**What you have to do:**
Repeat the entries exactly but omit the pictures.

**Dataset records:**
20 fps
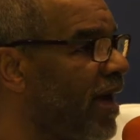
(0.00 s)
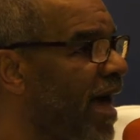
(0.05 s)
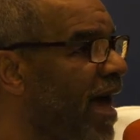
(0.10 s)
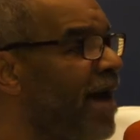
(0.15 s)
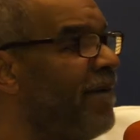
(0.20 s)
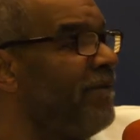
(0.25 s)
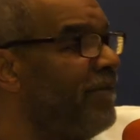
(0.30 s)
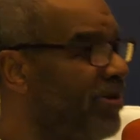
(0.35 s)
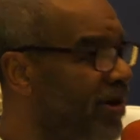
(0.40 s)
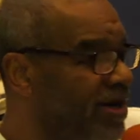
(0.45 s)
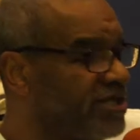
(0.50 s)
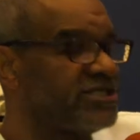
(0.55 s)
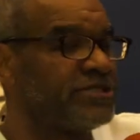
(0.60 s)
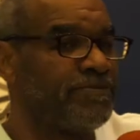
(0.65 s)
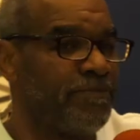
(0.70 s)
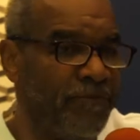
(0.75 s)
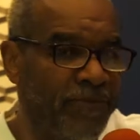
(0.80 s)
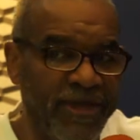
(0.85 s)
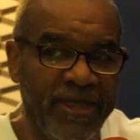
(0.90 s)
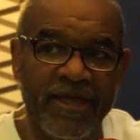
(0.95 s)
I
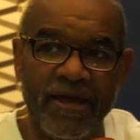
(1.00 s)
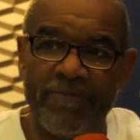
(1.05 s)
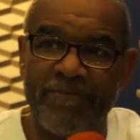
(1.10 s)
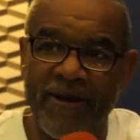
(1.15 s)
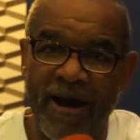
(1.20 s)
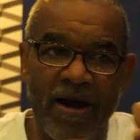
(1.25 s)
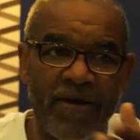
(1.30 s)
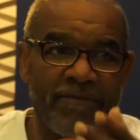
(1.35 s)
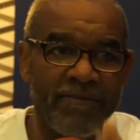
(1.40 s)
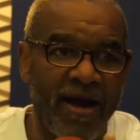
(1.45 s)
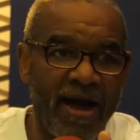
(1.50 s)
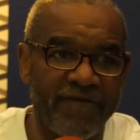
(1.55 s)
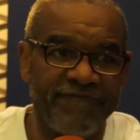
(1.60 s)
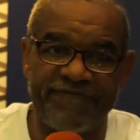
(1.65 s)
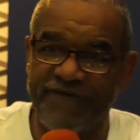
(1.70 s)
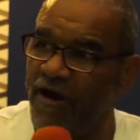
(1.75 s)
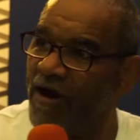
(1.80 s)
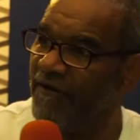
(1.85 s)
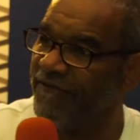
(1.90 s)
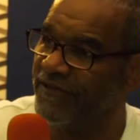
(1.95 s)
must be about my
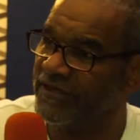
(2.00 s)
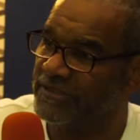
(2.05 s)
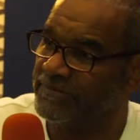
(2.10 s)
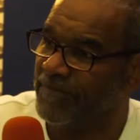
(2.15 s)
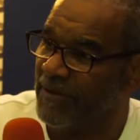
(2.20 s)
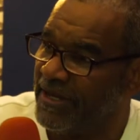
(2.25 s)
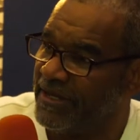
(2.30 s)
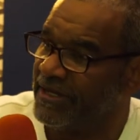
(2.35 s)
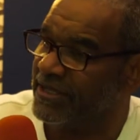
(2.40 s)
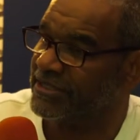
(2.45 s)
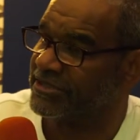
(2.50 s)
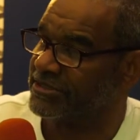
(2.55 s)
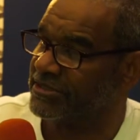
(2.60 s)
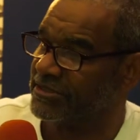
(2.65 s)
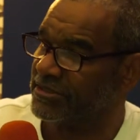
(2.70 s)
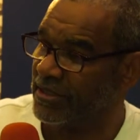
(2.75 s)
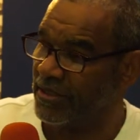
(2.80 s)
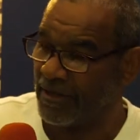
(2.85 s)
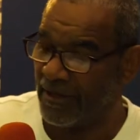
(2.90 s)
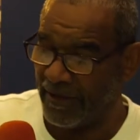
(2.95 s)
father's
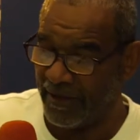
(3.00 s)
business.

**Expected answer:**
20 fps
(0.00 s)
(0.05 s)
(0.10 s)
(0.15 s)
(0.20 s)
(0.25 s)
(0.30 s)
(0.35 s)
(0.40 s)
(0.45 s)
(0.50 s)
(0.55 s)
(0.60 s)
(0.65 s)
(0.70 s)
(0.75 s)
(0.80 s)
(0.85 s)
(0.90 s)
(0.95 s)
I
(1.00 s)
(1.05 s)
(1.10 s)
(1.15 s)
(1.20 s)
(1.25 s)
(1.30 s)
(1.35 s)
(1.40 s)
(1.45 s)
(1.50 s)
(1.55 s)
(1.60 s)
(1.65 s)
(1.70 s)
(1.75 s)
(1.80 s)
(1.85 s)
(1.90 s)
(1.95 s)
must be about my
(2.00 s)
(2.05 s)
(2.10 s)
(2.15 s)
(2.20 s)
(2.25 s)
(2.30 s)
(2.35 s)
(2.40 s)
(2.45 s)
(2.50 s)
(2.55 s)
(2.60 s)
(2.65 s)
(2.70 s)
(2.75 s)
(2.80 s)
(2.85 s)
(2.90 s)
(2.95 s)
father's
(3.00 s)
business.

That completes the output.